→ **Collected data entries**
▼▼▼
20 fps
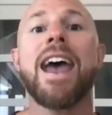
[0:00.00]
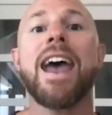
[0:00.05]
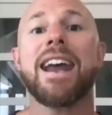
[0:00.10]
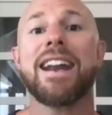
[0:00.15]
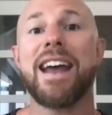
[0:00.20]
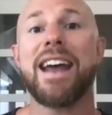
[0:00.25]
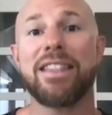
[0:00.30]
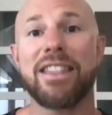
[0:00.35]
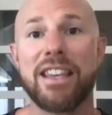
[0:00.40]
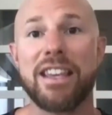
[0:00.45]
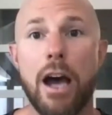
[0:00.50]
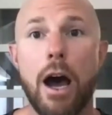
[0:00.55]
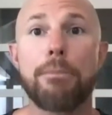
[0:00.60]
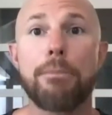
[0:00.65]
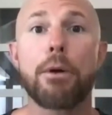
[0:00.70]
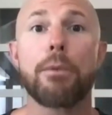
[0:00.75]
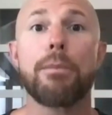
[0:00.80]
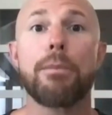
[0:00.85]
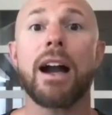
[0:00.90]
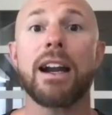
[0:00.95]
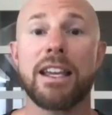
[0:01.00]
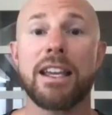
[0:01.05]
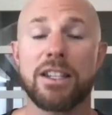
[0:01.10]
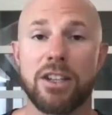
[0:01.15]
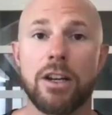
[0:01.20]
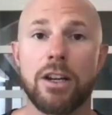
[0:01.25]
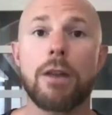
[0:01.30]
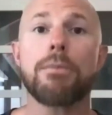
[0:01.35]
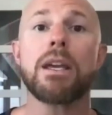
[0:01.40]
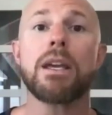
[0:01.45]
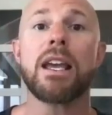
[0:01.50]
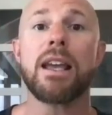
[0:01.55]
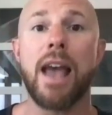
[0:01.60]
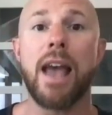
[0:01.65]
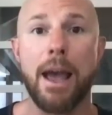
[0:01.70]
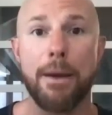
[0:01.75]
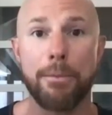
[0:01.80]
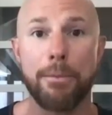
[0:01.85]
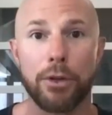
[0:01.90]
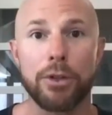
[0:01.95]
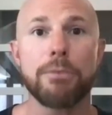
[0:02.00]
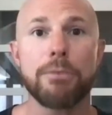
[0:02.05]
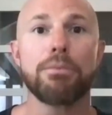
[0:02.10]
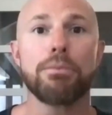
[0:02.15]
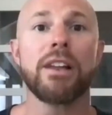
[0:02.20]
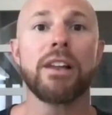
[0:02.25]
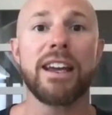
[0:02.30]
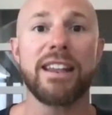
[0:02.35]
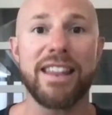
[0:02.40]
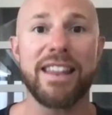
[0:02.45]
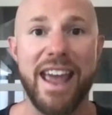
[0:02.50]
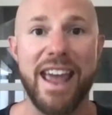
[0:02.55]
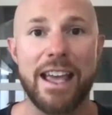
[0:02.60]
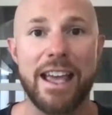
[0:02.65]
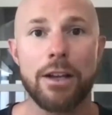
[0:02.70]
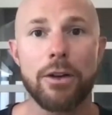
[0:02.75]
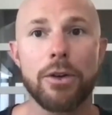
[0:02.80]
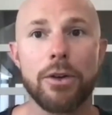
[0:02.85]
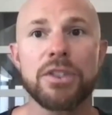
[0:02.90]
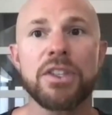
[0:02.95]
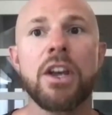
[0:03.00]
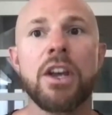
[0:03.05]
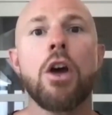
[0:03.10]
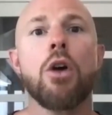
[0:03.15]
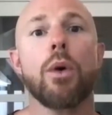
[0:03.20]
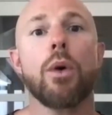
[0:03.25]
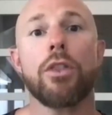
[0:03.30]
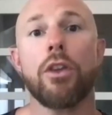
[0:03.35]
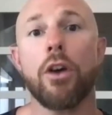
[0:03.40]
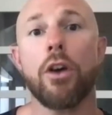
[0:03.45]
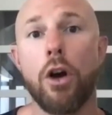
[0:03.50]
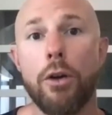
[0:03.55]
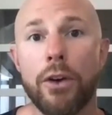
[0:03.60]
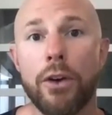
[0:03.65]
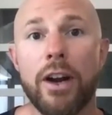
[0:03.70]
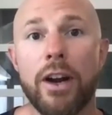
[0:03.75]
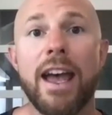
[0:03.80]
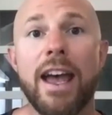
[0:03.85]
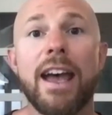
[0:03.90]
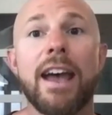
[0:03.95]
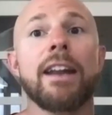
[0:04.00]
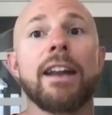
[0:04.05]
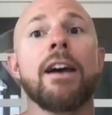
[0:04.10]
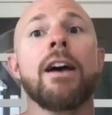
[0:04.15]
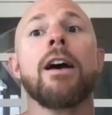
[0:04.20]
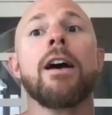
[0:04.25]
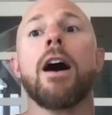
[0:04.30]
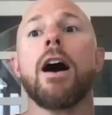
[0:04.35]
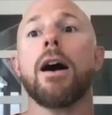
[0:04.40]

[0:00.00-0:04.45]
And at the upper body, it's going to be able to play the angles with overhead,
▲▲▲
Would you please restate the records word for word, excluding any images?

20 fps
[0:00.00]
[0:00.05]
[0:00.10]
[0:00.15]
[0:00.20]
[0:00.25]
[0:00.30]
[0:00.35]
[0:00.40]
[0:00.45]
[0:00.50]
[0:00.55]
[0:00.60]
[0:00.65]
[0:00.70]
[0:00.75]
[0:00.80]
[0:00.85]
[0:00.90]
[0:00.95]
[0:01.00]
[0:01.05]
[0:01.10]
[0:01.15]
[0:01.20]
[0:01.25]
[0:01.30]
[0:01.35]
[0:01.40]
[0:01.45]
[0:01.50]
[0:01.55]
[0:01.60]
[0:01.65]
[0:01.70]
[0:01.75]
[0:01.80]
[0:01.85]
[0:01.90]
[0:01.95]
[0:02.00]
[0:02.05]
[0:02.10]
[0:02.15]
[0:02.20]
[0:02.25]
[0:02.30]
[0:02.35]
[0:02.40]
[0:02.45]
[0:02.50]
[0:02.55]
[0:02.60]
[0:02.65]
[0:02.70]
[0:02.75]
[0:02.80]
[0:02.85]
[0:02.90]
[0:02.95]
[0:03.00]
[0:03.05]
[0:03.10]
[0:03.15]
[0:03.20]
[0:03.25]
[0:03.30]
[0:03.35]
[0:03.40]
[0:03.45]
[0:03.50]
[0:03.55]
[0:03.60]
[0:03.65]
[0:03.70]
[0:03.75]
[0:03.80]
[0:03.85]
[0:03.90]
[0:03.95]
[0:04.00]
[0:04.05]
[0:04.10]
[0:04.15]
[0:04.20]
[0:04.25]
[0:04.30]
[0:04.35]
[0:04.40]

[0:00.00-0:04.45]
And at the upper body, it's going to be able to play the angles with overhead,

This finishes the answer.